El principal factor de riesgo es la situación en torno al estrecho de Ormuz, una de las rutas estratégicas para el transporte de crudo. Los ataques contra instalaciones energéticas de Arabia Saudita incrementaron la preocupación de los mercados por una eventual reducción de la oferta, elevando rápidamente la denominada prima de riesgo del petróleo.
Para Paraguay, país importador neto de combustibles, esta tendencia constituye una señal de alerta. Aunque el precio internacional del crudo no se traslada automáticamente ni de manera inmediata al consumidor, una permanencia del Brent en niveles elevados puede incrementar los costos de importación de naftas y, especialmente, del diésel.

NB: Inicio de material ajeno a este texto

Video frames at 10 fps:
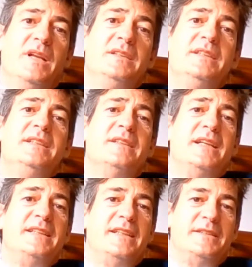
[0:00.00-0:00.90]

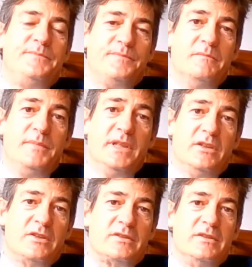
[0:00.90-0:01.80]
generated
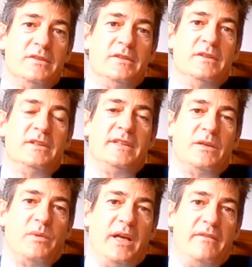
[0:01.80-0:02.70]
because the
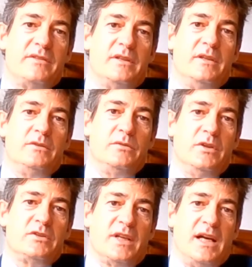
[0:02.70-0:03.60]
waves do
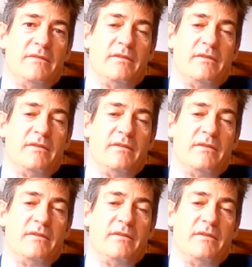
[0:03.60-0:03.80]
not have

El impacto también puede extenderse al transporte, la logística, la producción agropecuaria y los costos de distribución, generando presiones adicionales sobre los precios internos. Paraguay ya viene enfrentando incrementos importantes en los combustibles durante 2026, con subas de hasta 31,7% en algunos segmentos del diésel en estaciones privadas.
La evolución dependerá ahora de la duración del conflicto y de la capacidad de los principales productores para sostener el suministro. Analistas advierten que, si las restricciones de producción en el Golfo Pérsico se prolongan, el Brent podría avanzar incluso hacia los USD 120, lo que elevaría considerablemente el riesgo para los mercados internacionales y para los consumidores paraguayos.